[Records to process]
»»

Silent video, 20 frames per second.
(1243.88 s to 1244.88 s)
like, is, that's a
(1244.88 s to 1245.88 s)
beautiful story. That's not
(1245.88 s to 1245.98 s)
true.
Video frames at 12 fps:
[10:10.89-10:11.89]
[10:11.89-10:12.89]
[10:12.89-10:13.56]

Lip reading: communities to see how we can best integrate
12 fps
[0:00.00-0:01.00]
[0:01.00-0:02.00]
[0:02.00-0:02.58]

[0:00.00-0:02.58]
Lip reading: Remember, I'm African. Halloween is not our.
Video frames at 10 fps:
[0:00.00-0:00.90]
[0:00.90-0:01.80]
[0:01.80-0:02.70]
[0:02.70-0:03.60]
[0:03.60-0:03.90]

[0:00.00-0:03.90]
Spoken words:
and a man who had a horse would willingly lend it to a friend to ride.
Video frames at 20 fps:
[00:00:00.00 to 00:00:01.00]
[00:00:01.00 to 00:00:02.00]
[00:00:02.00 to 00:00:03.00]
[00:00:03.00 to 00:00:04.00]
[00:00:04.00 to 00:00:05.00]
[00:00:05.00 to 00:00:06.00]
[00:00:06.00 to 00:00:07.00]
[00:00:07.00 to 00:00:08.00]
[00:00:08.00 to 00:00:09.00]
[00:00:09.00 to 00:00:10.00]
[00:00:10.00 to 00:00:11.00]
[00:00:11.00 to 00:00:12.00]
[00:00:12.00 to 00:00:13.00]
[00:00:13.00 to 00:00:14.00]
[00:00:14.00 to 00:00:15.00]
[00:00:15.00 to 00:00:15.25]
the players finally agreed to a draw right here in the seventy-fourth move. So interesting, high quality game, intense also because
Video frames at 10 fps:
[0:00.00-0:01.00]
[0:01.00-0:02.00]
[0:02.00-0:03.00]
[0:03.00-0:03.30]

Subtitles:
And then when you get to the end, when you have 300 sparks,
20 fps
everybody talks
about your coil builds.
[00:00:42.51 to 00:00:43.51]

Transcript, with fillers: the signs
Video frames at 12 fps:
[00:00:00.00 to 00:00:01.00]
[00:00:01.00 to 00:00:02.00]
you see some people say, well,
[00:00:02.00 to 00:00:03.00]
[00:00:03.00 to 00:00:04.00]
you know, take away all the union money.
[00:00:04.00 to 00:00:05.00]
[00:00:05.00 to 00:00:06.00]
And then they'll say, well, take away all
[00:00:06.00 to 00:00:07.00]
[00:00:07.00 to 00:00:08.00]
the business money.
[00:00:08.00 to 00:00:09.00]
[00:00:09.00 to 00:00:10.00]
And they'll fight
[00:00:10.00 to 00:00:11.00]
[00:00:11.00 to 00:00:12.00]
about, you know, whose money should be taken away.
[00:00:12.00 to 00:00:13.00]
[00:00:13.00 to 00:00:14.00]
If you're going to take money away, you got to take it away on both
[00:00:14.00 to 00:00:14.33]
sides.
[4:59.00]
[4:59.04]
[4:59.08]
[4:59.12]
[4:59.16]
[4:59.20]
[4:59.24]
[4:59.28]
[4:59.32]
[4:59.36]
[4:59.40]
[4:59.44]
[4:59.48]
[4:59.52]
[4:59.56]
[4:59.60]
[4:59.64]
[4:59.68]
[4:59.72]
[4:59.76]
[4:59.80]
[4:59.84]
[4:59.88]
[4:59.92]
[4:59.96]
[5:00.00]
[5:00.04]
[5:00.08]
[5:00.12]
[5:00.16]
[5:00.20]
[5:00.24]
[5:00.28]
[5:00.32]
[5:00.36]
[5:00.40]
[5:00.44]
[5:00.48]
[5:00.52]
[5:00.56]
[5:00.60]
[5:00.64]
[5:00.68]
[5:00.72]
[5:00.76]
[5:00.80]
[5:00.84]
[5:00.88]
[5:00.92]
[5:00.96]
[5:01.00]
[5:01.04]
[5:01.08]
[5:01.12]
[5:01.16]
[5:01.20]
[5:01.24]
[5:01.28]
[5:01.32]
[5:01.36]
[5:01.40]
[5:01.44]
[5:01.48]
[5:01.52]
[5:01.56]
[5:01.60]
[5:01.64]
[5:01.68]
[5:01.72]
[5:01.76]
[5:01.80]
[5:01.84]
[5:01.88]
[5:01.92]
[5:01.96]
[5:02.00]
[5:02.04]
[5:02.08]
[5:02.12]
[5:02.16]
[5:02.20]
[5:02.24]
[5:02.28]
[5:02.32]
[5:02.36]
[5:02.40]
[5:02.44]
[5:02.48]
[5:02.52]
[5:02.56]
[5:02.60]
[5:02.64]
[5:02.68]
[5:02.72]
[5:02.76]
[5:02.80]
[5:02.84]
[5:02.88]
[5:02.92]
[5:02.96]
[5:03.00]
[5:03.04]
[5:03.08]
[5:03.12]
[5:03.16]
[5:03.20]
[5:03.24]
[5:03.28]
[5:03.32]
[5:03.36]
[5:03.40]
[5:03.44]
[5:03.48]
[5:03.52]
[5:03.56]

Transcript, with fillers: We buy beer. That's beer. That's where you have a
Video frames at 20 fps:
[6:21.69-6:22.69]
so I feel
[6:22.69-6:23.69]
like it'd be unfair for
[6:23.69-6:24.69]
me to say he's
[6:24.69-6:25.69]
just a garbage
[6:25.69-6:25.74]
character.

««

[What the task requires] Your answer must be the full listing above, reproduced exactly.

[Output]
Silent video, 20 frames per second.
(1243.88 s to 1244.88 s)
like, is, that's a
(1244.88 s to 1245.88 s)
beautiful story. That's not
(1245.88 s to 1245.98 s)
true.
Video frames at 12 fps:
[10:10.89-10:11.89]
[10:11.89-10:12.89]
[10:12.89-10:13.56]

Lip reading: communities to see how we can best integrate
12 fps
[0:00.00-0:01.00]
[0:01.00-0:02.00]
[0:02.00-0:02.58]

[0:00.00-0:02.58]
Lip reading: Remember, I'm African. Halloween is not our.
Video frames at 10 fps:
[0:00.00-0:00.90]
[0:00.90-0:01.80]
[0:01.80-0:02.70]
[0:02.70-0:03.60]
[0:03.60-0:03.90]

[0:00.00-0:03.90]
Spoken words:
and a man who had a horse would willingly lend it to a friend to ride.
Video frames at 20 fps:
[00:00:00.00 to 00:00:01.00]
[00:00:01.00 to 00:00:02.00]
[00:00:02.00 to 00:00:03.00]
[00:00:03.00 to 00:00:04.00]
[00:00:04.00 to 00:00:05.00]
[00:00:05.00 to 00:00:06.00]
[00:00:06.00 to 00:00:07.00]
[00:00:07.00 to 00:00:08.00]
[00:00:08.00 to 00:00:09.00]
[00:00:09.00 to 00:00:10.00]
[00:00:10.00 to 00:00:11.00]
[00:00:11.00 to 00:00:12.00]
[00:00:12.00 to 00:00:13.00]
[00:00:13.00 to 00:00:14.00]
[00:00:14.00 to 00:00:15.00]
[00:00:15.00 to 00:00:15.25]
the players finally agreed to a draw right here in the seventy-fourth move. So interesting, high quality game, intense also because
Video frames at 10 fps:
[0:00.00-0:01.00]
[0:01.00-0:02.00]
[0:02.00-0:03.00]
[0:03.00-0:03.30]

Subtitles:
And then when you get to the end, when you have 300 sparks,
20 fps
everybody talks
about your coil builds.
[00:00:42.51 to 00:00:43.51]

Transcript, with fillers: the signs
Video frames at 12 fps:
[00:00:00.00 to 00:00:01.00]
[00:00:01.00 to 00:00:02.00]
you see some people say, well,
[00:00:02.00 to 00:00:03.00]
[00:00:03.00 to 00:00:04.00]
you know, take away all the union money.
[00:00:04.00 to 00:00:05.00]
[00:00:05.00 to 00:00:06.00]
And then they'll say, well, take away all
[00:00:06.00 to 00:00:07.00]
[00:00:07.00 to 00:00:08.00]
the business money.
[00:00:08.00 to 00:00:09.00]
[00:00:09.00 to 00:00:10.00]
And they'll fight
[00:00:10.00 to 00:00:11.00]
[00:00:11.00 to 00:00:12.00]
about, you know, whose money should be taken away.
[00:00:12.00 to 00:00:13.00]
[00:00:13.00 to 00:00:14.00]
If you're going to take money away, you got to take it away on both
[00:00:14.00 to 00:00:14.33]
sides.
[4:59.00]
[4:59.04]
[4:59.08]
[4:59.12]
[4:59.16]
[4:59.20]
[4:59.24]
[4:59.28]
[4:59.32]
[4:59.36]
[4:59.40]
[4:59.44]
[4:59.48]
[4:59.52]
[4:59.56]
[4:59.60]
[4:59.64]
[4:59.68]
[4:59.72]
[4:59.76]
[4:59.80]
[4:59.84]
[4:59.88]
[4:59.92]
[4:59.96]
[5:00.00]
[5:00.04]
[5:00.08]
[5:00.12]
[5:00.16]
[5:00.20]
[5:00.24]
[5:00.28]
[5:00.32]
[5:00.36]
[5:00.40]
[5:00.44]
[5:00.48]
[5:00.52]
[5:00.56]
[5:00.60]
[5:00.64]
[5:00.68]
[5:00.72]
[5:00.76]
[5:00.80]
[5:00.84]
[5:00.88]
[5:00.92]
[5:00.96]
[5:01.00]
[5:01.04]
[5:01.08]
[5:01.12]
[5:01.16]
[5:01.20]
[5:01.24]
[5:01.28]
[5:01.32]
[5:01.36]
[5:01.40]
[5:01.44]
[5:01.48]
[5:01.52]
[5:01.56]
[5:01.60]
[5:01.64]
[5:01.68]
[5:01.72]
[5:01.76]
[5:01.80]
[5:01.84]
[5:01.88]
[5:01.92]
[5:01.96]
[5:02.00]
[5:02.04]
[5:02.08]
[5:02.12]
[5:02.16]
[5:02.20]
[5:02.24]
[5:02.28]
[5:02.32]
[5:02.36]
[5:02.40]
[5:02.44]
[5:02.48]
[5:02.52]
[5:02.56]
[5:02.60]
[5:02.64]
[5:02.68]
[5:02.72]
[5:02.76]
[5:02.80]
[5:02.84]
[5:02.88]
[5:02.92]
[5:02.96]
[5:03.00]
[5:03.04]
[5:03.08]
[5:03.12]
[5:03.16]
[5:03.20]
[5:03.24]
[5:03.28]
[5:03.32]
[5:03.36]
[5:03.40]
[5:03.44]
[5:03.48]
[5:03.52]
[5:03.56]

Transcript, with fillers: We buy beer. That's beer. That's where you have a
Video frames at 20 fps:
[6:21.69-6:22.69]
so I feel
[6:22.69-6:23.69]
like it'd be unfair for
[6:23.69-6:24.69]
me to say he's
[6:24.69-6:25.69]
just a garbage
[6:25.69-6:25.74]
character.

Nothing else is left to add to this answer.